(What you are asked to do): The job is to output exactly the lines that run from the start of the entries through the line containing "[00:07:28.97]", pictures omitted.

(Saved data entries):
+===+
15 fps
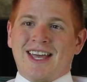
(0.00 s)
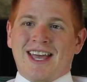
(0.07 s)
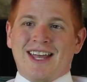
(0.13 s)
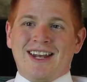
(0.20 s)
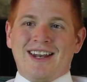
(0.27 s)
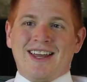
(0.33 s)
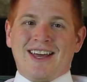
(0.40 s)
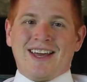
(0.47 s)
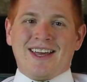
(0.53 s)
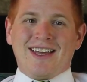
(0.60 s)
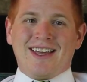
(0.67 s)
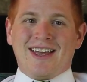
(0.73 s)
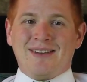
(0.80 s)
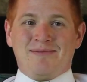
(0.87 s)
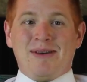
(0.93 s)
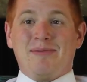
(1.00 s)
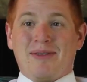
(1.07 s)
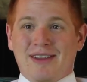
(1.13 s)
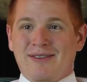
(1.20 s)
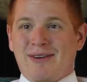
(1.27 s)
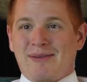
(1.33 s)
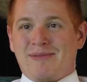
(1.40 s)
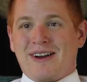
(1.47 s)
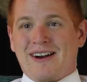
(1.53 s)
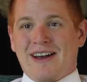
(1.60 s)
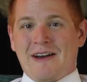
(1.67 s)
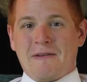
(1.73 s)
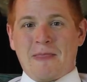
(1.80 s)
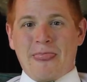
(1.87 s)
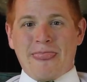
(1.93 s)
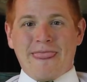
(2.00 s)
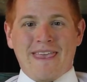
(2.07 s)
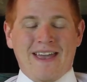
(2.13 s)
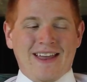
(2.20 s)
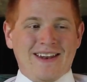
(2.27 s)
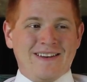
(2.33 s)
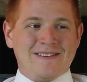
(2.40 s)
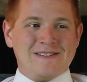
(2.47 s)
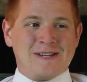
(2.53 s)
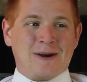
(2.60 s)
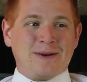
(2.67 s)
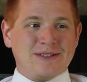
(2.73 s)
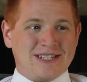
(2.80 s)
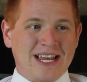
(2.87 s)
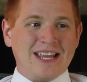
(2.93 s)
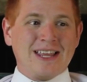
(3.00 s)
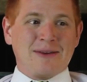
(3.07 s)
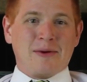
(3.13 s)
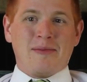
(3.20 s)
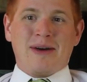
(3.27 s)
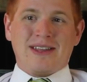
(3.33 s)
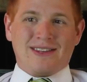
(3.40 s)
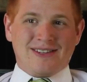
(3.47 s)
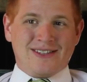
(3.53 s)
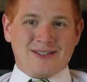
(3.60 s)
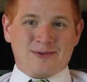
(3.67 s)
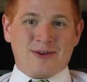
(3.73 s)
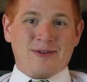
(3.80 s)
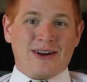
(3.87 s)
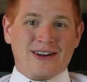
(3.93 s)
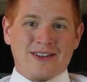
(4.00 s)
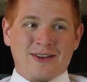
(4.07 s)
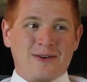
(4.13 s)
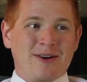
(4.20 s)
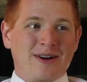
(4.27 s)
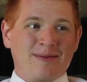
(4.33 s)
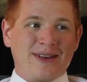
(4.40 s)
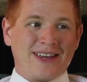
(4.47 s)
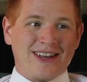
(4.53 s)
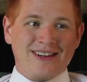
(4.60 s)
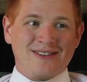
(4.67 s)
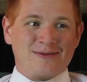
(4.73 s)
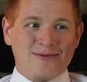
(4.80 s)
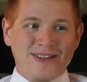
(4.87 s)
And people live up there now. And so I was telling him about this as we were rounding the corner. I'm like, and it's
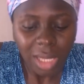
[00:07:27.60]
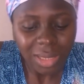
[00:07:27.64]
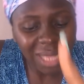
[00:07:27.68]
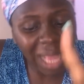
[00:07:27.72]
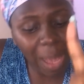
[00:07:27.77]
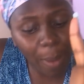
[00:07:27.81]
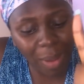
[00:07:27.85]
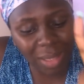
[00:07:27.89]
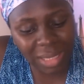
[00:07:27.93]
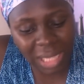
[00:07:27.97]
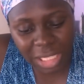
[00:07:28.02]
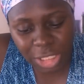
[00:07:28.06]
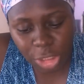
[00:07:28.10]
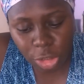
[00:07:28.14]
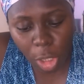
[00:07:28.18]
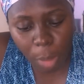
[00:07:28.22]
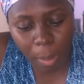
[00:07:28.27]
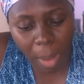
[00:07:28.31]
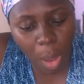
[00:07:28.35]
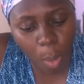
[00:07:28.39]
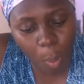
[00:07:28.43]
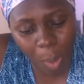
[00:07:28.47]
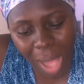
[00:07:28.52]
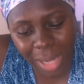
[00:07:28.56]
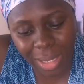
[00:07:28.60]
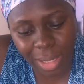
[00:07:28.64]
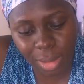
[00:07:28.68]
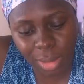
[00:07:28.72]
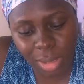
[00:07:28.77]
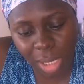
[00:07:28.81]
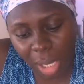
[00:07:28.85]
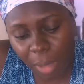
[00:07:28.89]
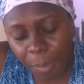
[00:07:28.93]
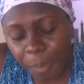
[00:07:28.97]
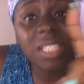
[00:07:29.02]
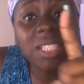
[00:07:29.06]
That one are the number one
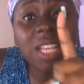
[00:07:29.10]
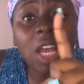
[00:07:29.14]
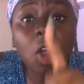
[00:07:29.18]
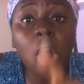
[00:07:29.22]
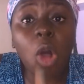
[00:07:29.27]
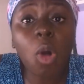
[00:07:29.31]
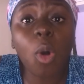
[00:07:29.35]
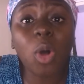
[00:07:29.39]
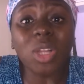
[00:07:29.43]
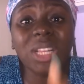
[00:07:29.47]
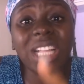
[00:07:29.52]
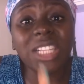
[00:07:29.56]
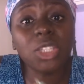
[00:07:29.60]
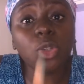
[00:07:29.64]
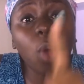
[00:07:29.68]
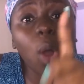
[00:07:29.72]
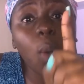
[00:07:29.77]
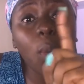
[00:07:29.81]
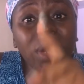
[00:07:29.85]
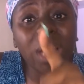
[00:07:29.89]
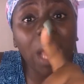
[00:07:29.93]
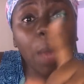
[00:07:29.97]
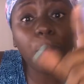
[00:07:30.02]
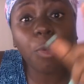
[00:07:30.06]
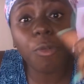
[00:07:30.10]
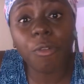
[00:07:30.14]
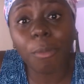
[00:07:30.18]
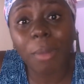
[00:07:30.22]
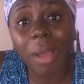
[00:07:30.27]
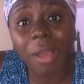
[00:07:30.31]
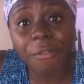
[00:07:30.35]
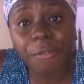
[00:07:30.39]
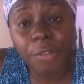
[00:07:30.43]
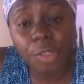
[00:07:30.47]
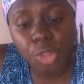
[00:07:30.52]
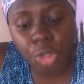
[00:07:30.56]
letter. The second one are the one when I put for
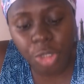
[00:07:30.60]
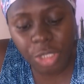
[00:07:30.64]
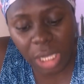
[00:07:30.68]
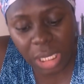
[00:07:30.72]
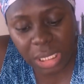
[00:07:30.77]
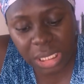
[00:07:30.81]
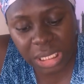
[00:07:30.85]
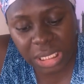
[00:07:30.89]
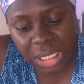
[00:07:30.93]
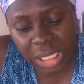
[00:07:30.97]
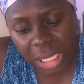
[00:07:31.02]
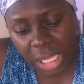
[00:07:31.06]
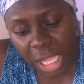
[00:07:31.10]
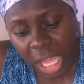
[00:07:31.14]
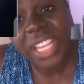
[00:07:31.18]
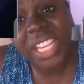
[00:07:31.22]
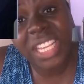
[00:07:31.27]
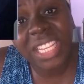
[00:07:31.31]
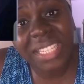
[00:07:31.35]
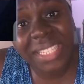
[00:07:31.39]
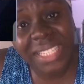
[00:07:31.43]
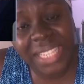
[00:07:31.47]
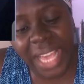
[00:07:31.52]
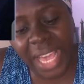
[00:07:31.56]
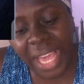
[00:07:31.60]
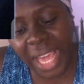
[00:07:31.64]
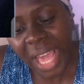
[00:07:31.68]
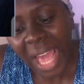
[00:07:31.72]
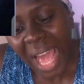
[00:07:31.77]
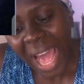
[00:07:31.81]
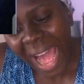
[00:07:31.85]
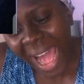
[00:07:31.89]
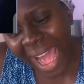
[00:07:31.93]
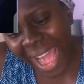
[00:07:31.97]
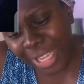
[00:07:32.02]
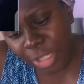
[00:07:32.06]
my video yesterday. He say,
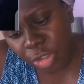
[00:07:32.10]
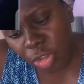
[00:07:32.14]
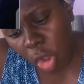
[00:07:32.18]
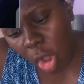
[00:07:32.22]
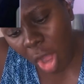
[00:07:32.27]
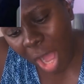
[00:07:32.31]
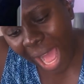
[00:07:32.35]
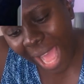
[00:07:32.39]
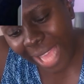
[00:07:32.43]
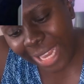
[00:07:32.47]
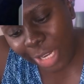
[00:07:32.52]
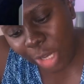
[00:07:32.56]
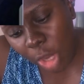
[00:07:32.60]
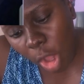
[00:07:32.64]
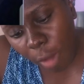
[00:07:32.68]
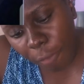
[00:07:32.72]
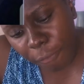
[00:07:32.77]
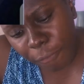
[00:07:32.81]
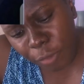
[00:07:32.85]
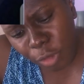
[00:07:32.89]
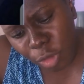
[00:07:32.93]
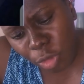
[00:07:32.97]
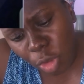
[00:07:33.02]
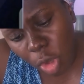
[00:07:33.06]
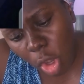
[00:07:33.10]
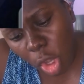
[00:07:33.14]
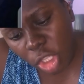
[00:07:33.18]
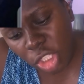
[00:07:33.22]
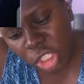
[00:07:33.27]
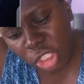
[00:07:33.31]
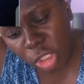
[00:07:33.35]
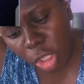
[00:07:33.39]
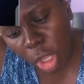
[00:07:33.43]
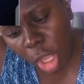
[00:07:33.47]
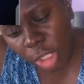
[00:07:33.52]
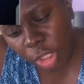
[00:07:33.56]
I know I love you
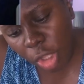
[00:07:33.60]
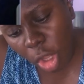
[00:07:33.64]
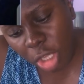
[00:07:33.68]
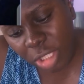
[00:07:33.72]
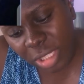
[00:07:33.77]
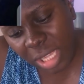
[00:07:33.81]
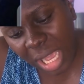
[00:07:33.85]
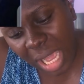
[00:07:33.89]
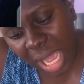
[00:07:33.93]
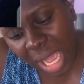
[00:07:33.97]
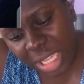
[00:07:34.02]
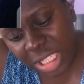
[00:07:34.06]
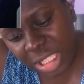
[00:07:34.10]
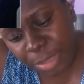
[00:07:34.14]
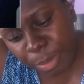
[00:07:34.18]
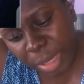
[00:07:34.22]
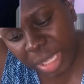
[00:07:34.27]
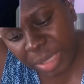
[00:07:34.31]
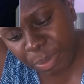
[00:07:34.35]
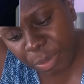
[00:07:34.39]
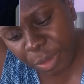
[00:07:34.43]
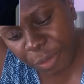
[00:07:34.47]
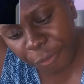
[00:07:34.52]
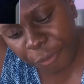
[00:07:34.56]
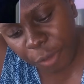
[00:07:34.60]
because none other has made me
+===+
(Response):
15 fps
(0.00 s)
(0.07 s)
(0.13 s)
(0.20 s)
(0.27 s)
(0.33 s)
(0.40 s)
(0.47 s)
(0.53 s)
(0.60 s)
(0.67 s)
(0.73 s)
(0.80 s)
(0.87 s)
(0.93 s)
(1.00 s)
(1.07 s)
(1.13 s)
(1.20 s)
(1.27 s)
(1.33 s)
(1.40 s)
(1.47 s)
(1.53 s)
(1.60 s)
(1.67 s)
(1.73 s)
(1.80 s)
(1.87 s)
(1.93 s)
(2.00 s)
(2.07 s)
(2.13 s)
(2.20 s)
(2.27 s)
(2.33 s)
(2.40 s)
(2.47 s)
(2.53 s)
(2.60 s)
(2.67 s)
(2.73 s)
(2.80 s)
(2.87 s)
(2.93 s)
(3.00 s)
(3.07 s)
(3.13 s)
(3.20 s)
(3.27 s)
(3.33 s)
(3.40 s)
(3.47 s)
(3.53 s)
(3.60 s)
(3.67 s)
(3.73 s)
(3.80 s)
(3.87 s)
(3.93 s)
(4.00 s)
(4.07 s)
(4.13 s)
(4.20 s)
(4.27 s)
(4.33 s)
(4.40 s)
(4.47 s)
(4.53 s)
(4.60 s)
(4.67 s)
(4.73 s)
(4.80 s)
(4.87 s)
And people live up there now. And so I was telling him about this as we were rounding the corner. I'm like, and it's
[00:07:27.60]
[00:07:27.64]
[00:07:27.68]
[00:07:27.72]
[00:07:27.77]
[00:07:27.81]
[00:07:27.85]
[00:07:27.89]
[00:07:27.93]
[00:07:27.97]
[00:07:28.02]
[00:07:28.06]
[00:07:28.10]
[00:07:28.14]
[00:07:28.18]
[00:07:28.22]
[00:07:28.27]
[00:07:28.31]
[00:07:28.35]
[00:07:28.39]
[00:07:28.43]
[00:07:28.47]
[00:07:28.52]
[00:07:28.56]
[00:07:28.60]
[00:07:28.64]
[00:07:28.68]
[00:07:28.72]
[00:07:28.77]
[00:07:28.81]
[00:07:28.85]
[00:07:28.89]
[00:07:28.93]
[00:07:28.97]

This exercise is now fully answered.